Leetcode 第34场双周赛题解

前60名有奖，搞了个62名，还是菜。

5491. 矩阵对角线元素的和

思路：直接求和就行，只是n为奇数的时候中间的数会计算两次，所以要减去一次。

class Solution {
    public int diagonalSum(int[][] mat) {

        int sum = 0;
        int n = mat.length;

        for (int i = 0; i < n; i++)
            sum += mat[i][i];

        for (int i = 0; i < n; i++) {
            if (i == n - 1 - i)
                continue;
            sum += mat[i][n - 1 - i];
        }

        return sum;

    }
}

5492. 分割字符串的方案数

思路：本质上就是找到三段中两个间隔内零的个数，直接相乘即可。

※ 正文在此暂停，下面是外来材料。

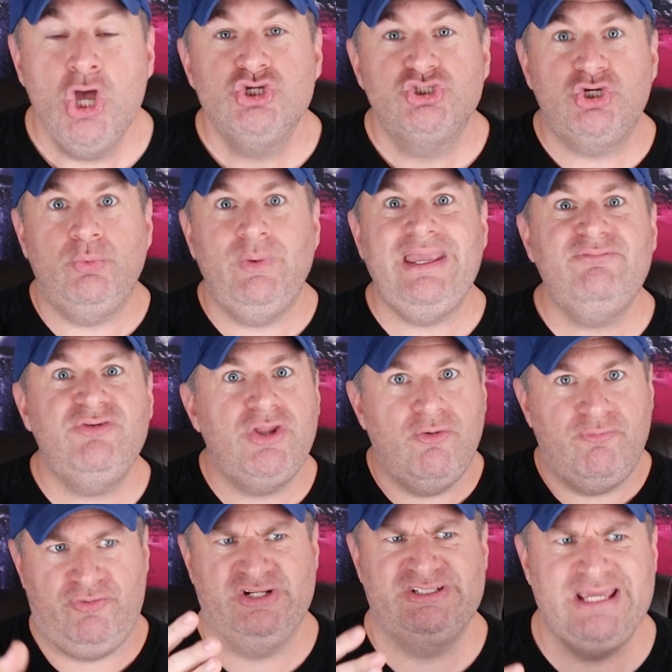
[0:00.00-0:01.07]
So even
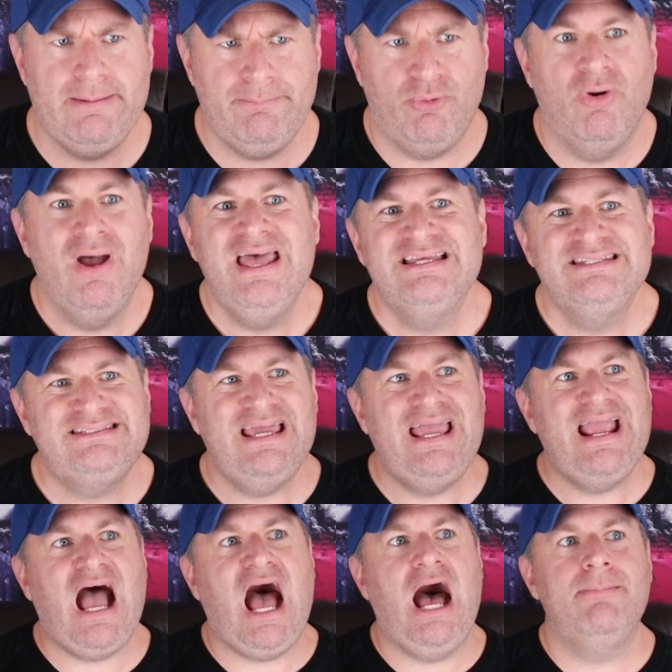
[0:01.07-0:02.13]
though, for example,
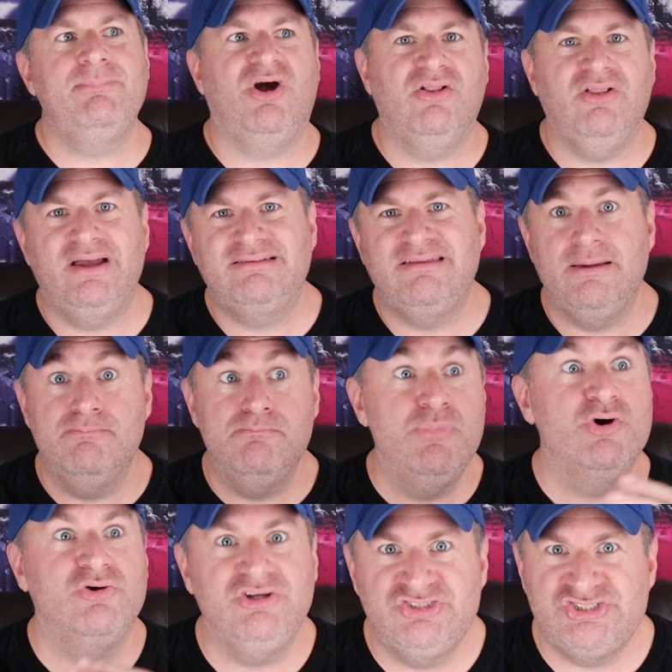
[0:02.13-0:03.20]
say I'm collecting
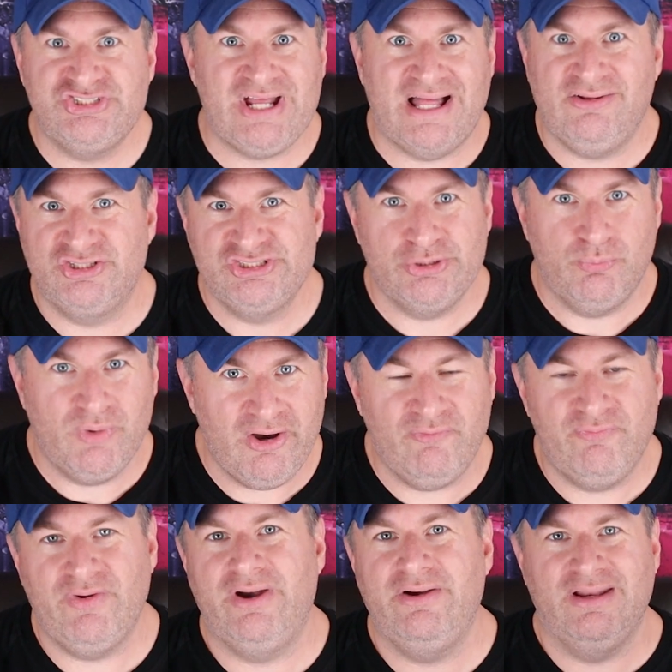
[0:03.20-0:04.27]
millions of dollars of
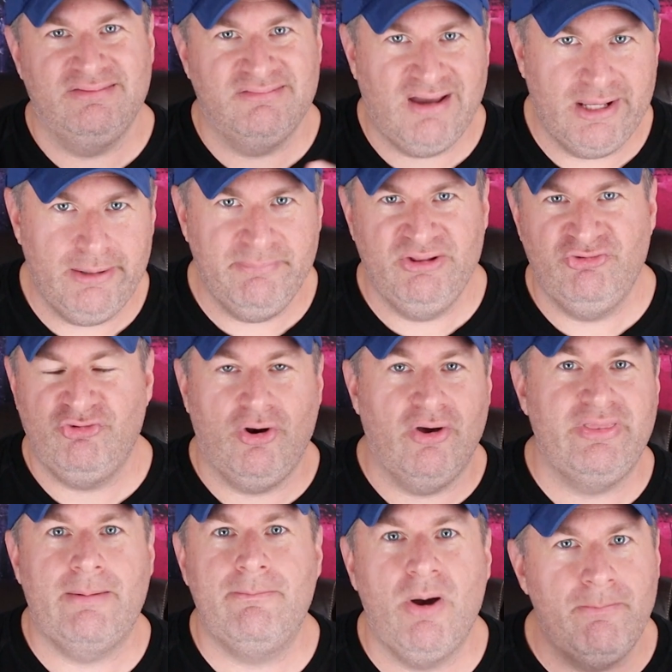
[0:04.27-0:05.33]
welfare and entitlements and
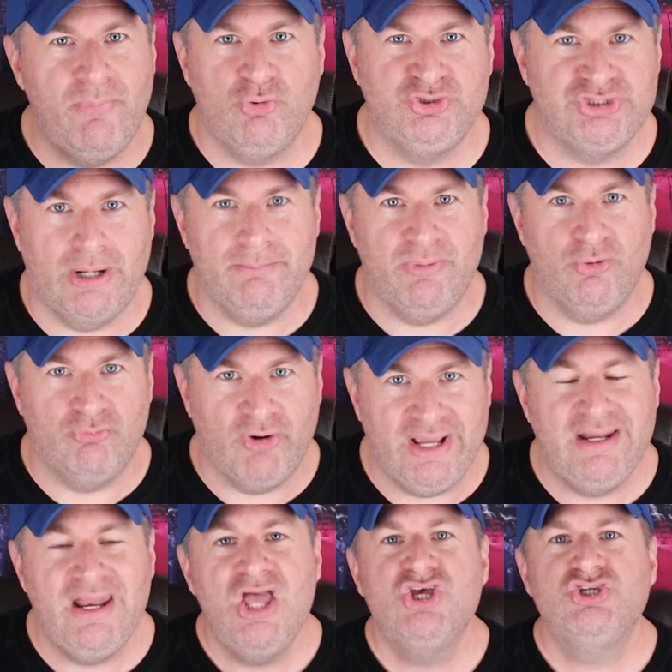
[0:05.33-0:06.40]
all that mumbo jumbo,
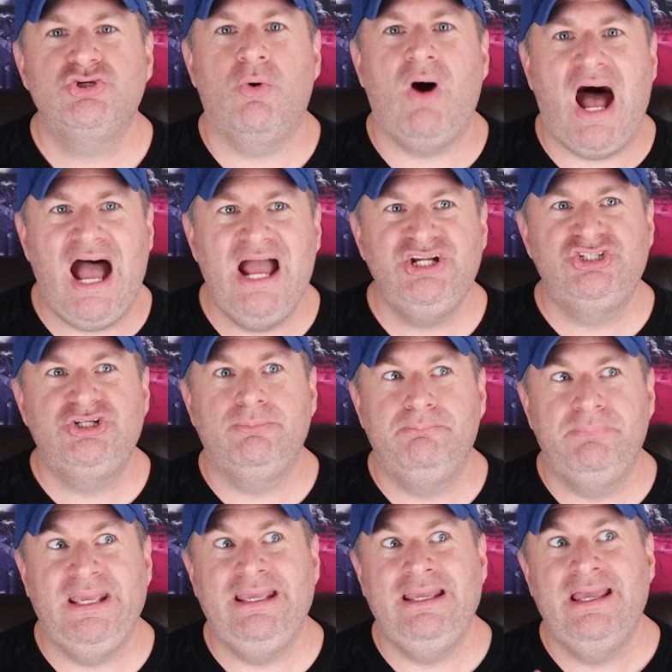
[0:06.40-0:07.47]
right? So I should
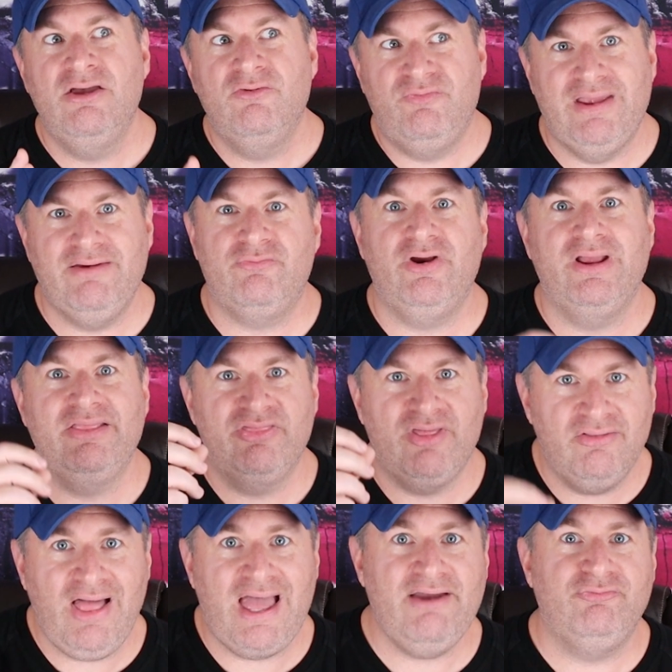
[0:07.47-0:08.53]
be favoring
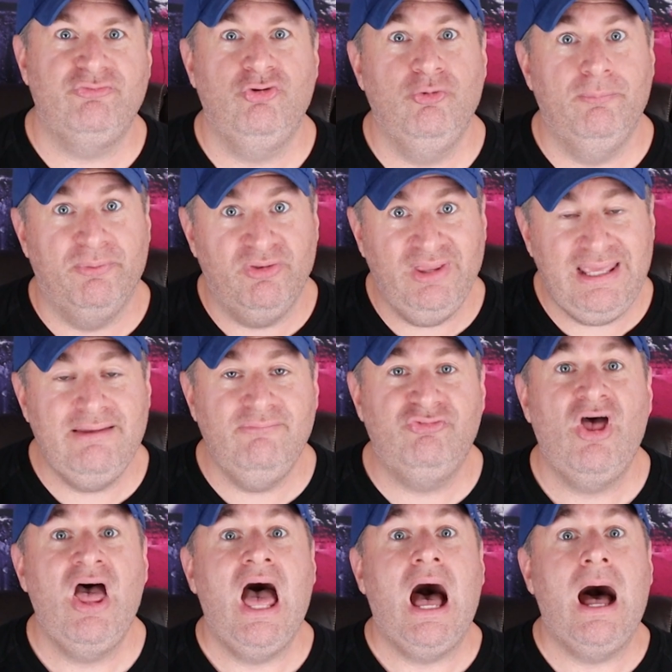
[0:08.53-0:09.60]
the left, who
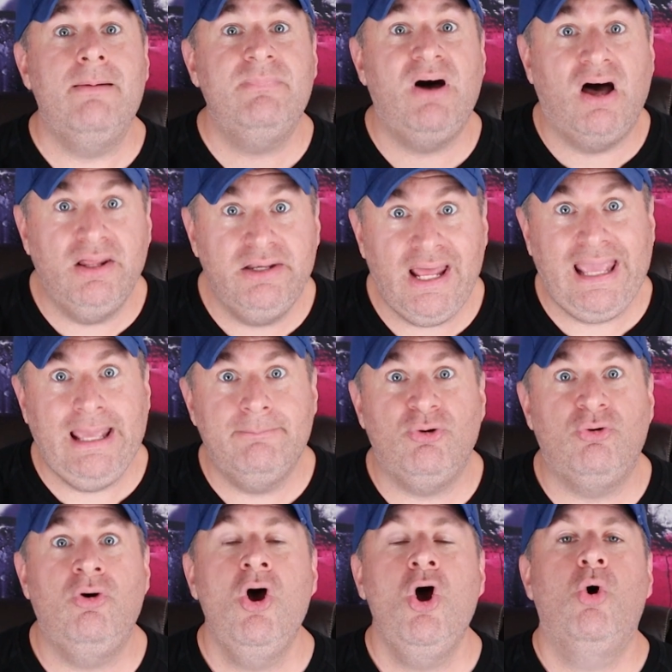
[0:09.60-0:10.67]
believes I'm
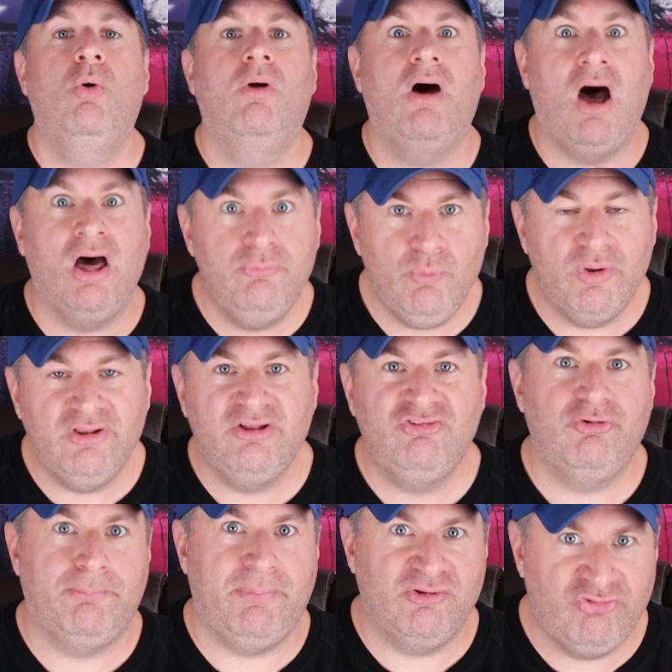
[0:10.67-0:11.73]
unable or unwilling
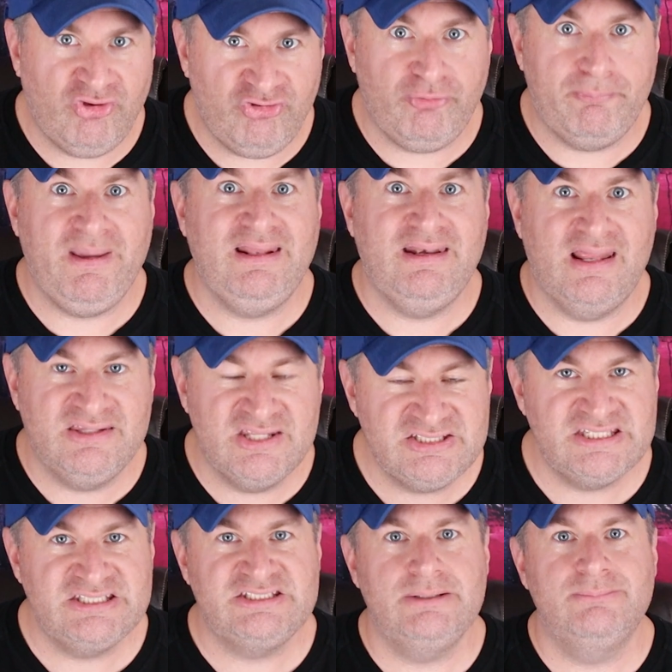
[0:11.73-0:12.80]
to participate in the
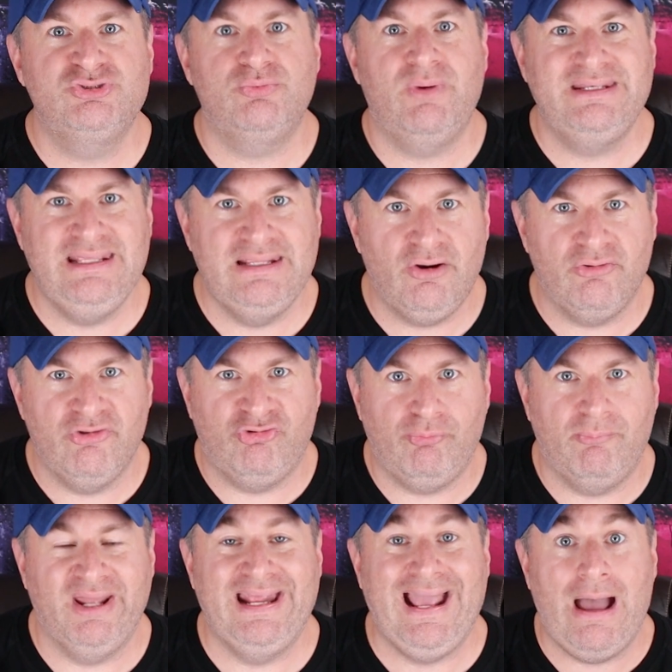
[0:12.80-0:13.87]
system, so I need all this money.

当然要特判掉一些特殊情况（比如：全是0或者无法分成三段时）

class Solution {

    static int mod = 1000000007;

    public int numWays(String s) {

        int sum = 0;
        long ans = 0;
        int n = s.length();

        for (int i = 0; i < n; i++) {
            if (s.charAt(i) == '1')
                sum++;
        }

        if (sum % 3 != 0)
            return 0;

        if (sum == 0) {
            ans = n - 1;
            ans = ans * (ans - 1) / 2 % mod;
            return (int) ans;
        }

        sum /= 3;
        int l = 0, r = n - 1, now = 0;

        for (; l < n && now < sum; l++) {
            if (s.charAt(l) == '1')
                now++;
        }

        now = 0;
        for (; r >= 0 && now < sum; r--) {
            if (s.charAt(r) == '1')
                now++;
        }

        long left = 0, right = 0;
        while (s.charAt(l) == '0') {
            left++;
            l++;
        }
        while (s.charAt(r) == '0') {
            right++;
            r--;
        }

        left++;
        right++;

        //System.out.println(l + " " + r);

        ans = left;
        ans = ans * right % mod;

        return (int) ans;

    }
}

5493. 删除最短的子数组使剩余数组有序

思路：这种类型的题基本就是换换包装，本质考察的知识一点没变，我们找到头和尾分别能组成的最长连续非递减子串，之后暴力左边的长度，然后二分右边的长度，中间的删掉，标记下最优答案即可。

class Solution {
    public int findLengthOfShortestSubarray(int[] arr) {

        int n = arr.length;

        if (n <= 1) return 0;

        int l = 1, r = n - 2;
        while (l < n && arr[l] >= arr[l - 1]) l++;
        while (r >= 0 && arr[r] <= arr[r + 1]) r--;

        if (l == n || r < 0) return 0;

        //System.out.println(l + " " + r);

        int ans = Math.max(l, n - r - 1);

        for (int i = 0; i < l; i++) {
            int ls = r + 1, rs = n - 1, p = n;
            while (ls <= rs) {
                int mid = (ls + rs) / 2;
                if (arr[mid] >= arr[i]) {
                    p = mid;
                    rs = mid - 1;
                } else
                    ls = mid + 1;
            }
            if (p != -1)
                ans = Math.max(ans, i + 1 + n - p);
        }

        return n - ans;

    }
}

5494. 统计所有可行路径

思路：可以考虑采用记忆化搜索，直接统计方案数。【时间复杂度较高】

class Solution {

    private int n;
    private int[] locations;
    private int mod = 1000000007;
    private Map map;

    public int countRoutes(int[] locations, int start, int finish, int fuel) {

        n = locations.length;
        map = new HashMap<>();
        this.locations = locations;

        return dfs(start, finish, fuel);

    }

    private int dfs(int u, int end, int fuel) {

        if (fuel < 0) return 0;

        if (fuel == 0)
            return u == end ? 1 : 0;

        String s = String.valueOf(u) + "#" + String.valueOf(fuel);

        if (map.containsKey(s))
            return map.get(s);

        long res = (u == end ? 1 : 0);

        for (int i = 0; i < n; i++) {
            if (i == u)
                continue;
            res = (res + dfs(i, end, fuel - Math.abs(locations[u] - locations[i]))) % mod;
        }

        map.put(s, (int) res);

        return (int) res;

    }
}